BMeTric

Here at Bad Movie Twins we love to make up rules about watching bad movies. The problem is the more rules we make up, the harder it is to find bad movies (poor Bad Movie Twins, our bad movie lives are so hard). That’s why we created the BMeTric. Who the hell are we to make up metrics for bad movies? It doesn’t matter! At this point we’ve put it in like a hundred previews so it is here to stay and at the very least needs to be explained. It does make us feel like we are winning the battle against the ever growing library of potential bad movies. Let’s go!


The Current Bad Movie Metric (aka The BMeTric)

In August of 2016 the OMDb API Monthly Data Dump became no more via, not surprisingly, a DMCA takedown order. Poor OMDb API Monthly Data Dump. Since then the BMeTric has become a bit … ahem, stale let’s say. So I got to work on version 2. Without a fast and reliable (not to mention strictly legal from the UK) way to connect IMDb profiles to Rotten Tomatoes pages it seemed like the perfect opportunity to address one of my major pet peeves about the metric: its reliance on knowing a large set of movies’ Rotten Tomatoes scores during calculation. After months of … neglect, I’ve finally done it and the new BMeTric is ready for the big reveal!

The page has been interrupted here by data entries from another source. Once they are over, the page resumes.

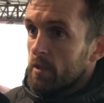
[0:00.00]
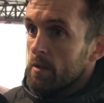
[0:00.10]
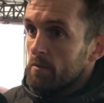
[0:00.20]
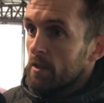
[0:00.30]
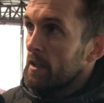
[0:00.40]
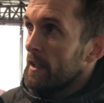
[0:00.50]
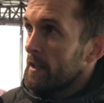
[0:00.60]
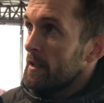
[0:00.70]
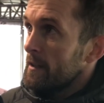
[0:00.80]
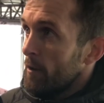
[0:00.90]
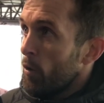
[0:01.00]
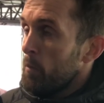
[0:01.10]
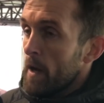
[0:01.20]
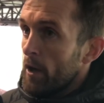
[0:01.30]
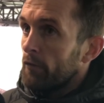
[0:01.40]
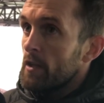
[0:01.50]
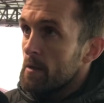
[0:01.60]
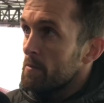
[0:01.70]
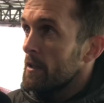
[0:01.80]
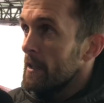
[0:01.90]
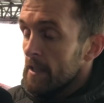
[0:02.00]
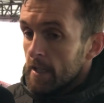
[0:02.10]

teams that are all playoff teams.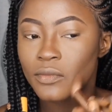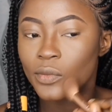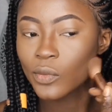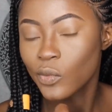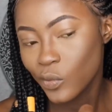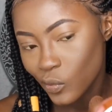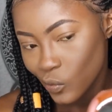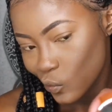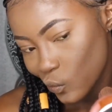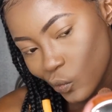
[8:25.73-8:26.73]
This
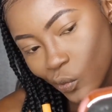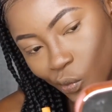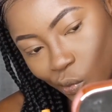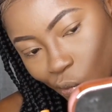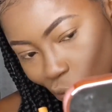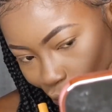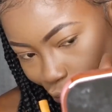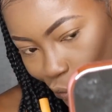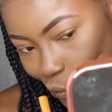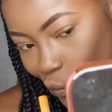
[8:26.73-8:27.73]
is how I love my
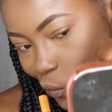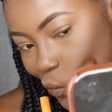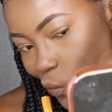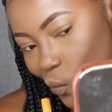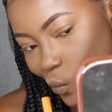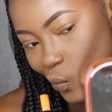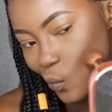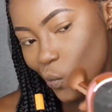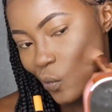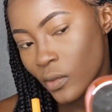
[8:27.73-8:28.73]
makeup. Very
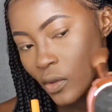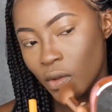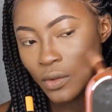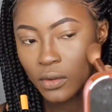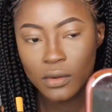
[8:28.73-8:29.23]
simple.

First, after much experimentation (uh … sorry IMDb) I’ve figured out a pretty reasonable way to get a large set of ten thousand (more actually, although ten thousand at the moment produces the best results) movies from IMDb. This set is roughly as you would expect given the original BMeTric:

distribution

If you have very good eyes though you’ll notice that this is actually quite a different set of movies. Specifically it is missing a big chunk of “unpopular good films” (green are films in the old OMDb set but not in the new set weighted by frequency):

distributionComp

Well … screw them! Those are the opposite of BMT. The anti-BMT shall be shunned. But even though … you have to account for such things or else all of the BMeTrics will jump unnaturally. In particular the rating and the votes are both inflated by being the most popular IMDb has to offer. So what better than to weight everything such that you effectively are taking below-average ratings and votes into account. Effectively you take a 25% cut of the films to create the BMT (red is probability of bad and green is probability of good):

badMovie

This is looking pretty good. Probably a mean bad movie of about 5.5 rating and like 5000 votes. Also the 25% number is pleasantly connected to our classic Rotten Tomatoes cutoff of 40%. It turns out that basically no matter what number of reviews you use as a threshold almost exactly 25% of films reviews on Rotten Tomatoes get below 40% good reviews. And, bonus, the BMeTric doesn’t move too much (around 5 on average, 10 at most):

BMeTricCompare

Calculated in the same manner as below. Pleasing. Note that this changes the percentiles and whatnot a bit. The mean jumps from 25 to 30 for bad movies. All percentiles about the same. The top 20 is now:

  • 95.9: Epic Movie
  • 95.6: Meet the Spartans
  • 95.1: Disaster Movie
  • 94.3: Batman & Robin
  • 94.2: Catwoman (BMT)
  • 94.1: Battlefield Earth (BMT)
  • 93.0: Dragonball Evolution (BMT)
  • 92.0: Date Movie
  • 91.7: Jack and Jill (BMT)
  • 90.7: Son of the Mask
  • 90.3: Fifty Shades of Grey (BMT)
  • 89.9: Scary Movie 5 (BMT)
  • 89.8: Speed 2: Cruise Control
  • 89.6: Alone in the Dark
  • 88.4: The Hottie & the Nottie
  • 88.0: Street Fighter
  • 88.0: House of the Dead
  • 87.6: Vampires Suck
  • 87.5: Manos: The Hands of Fate
  • 87.3: The Last Airbender (BMT)

Exactly ten watched. This nicely illustrates probably the best part of the new metric, that is stretched everything out a bit. There are now eleven 90+ films with three 95+ films (thanks Friedberg and Seltzer!) whereas previously there was only size 90+ and the 20th film had a BMeTric of 81-ish. Something rather close to 100 should be possible (you just need a film to get a 2.0 with 200 thousand votes to get above 98 … maybe it isn’t possible). There are other pros and cons but … why not make a list:

Pros:

  • The BMeTric is still unsupevised, has an intuitive meaning, is very fast to calculate.
  • It now can be recalculated on demand. Indeed, one of the first projects I plan on setting out on is to see how it changes day to day (and let’s just say I already confirmed this, don’t really want the BMeTric moving around much)
  • There is now a much more real possibility that you could back calculate the BMeTric using Internet Archive data. Which is exciting stuff.
  • No more being tethered to Rotten Tomatoes! It is all from IMDb.

Cons

  • It is still ever changing, which makes archive data still a little hard to interpret.
  • The way you get from the “popularity” based distribution to the “bad movie” distribution is a bit ad hoc. I wish there was a more intuitive way to either filter it initially or transform the distribution.
  • The ratings do jump more than I wish, which means eventually we’ll probably want to regenerate the existing plots.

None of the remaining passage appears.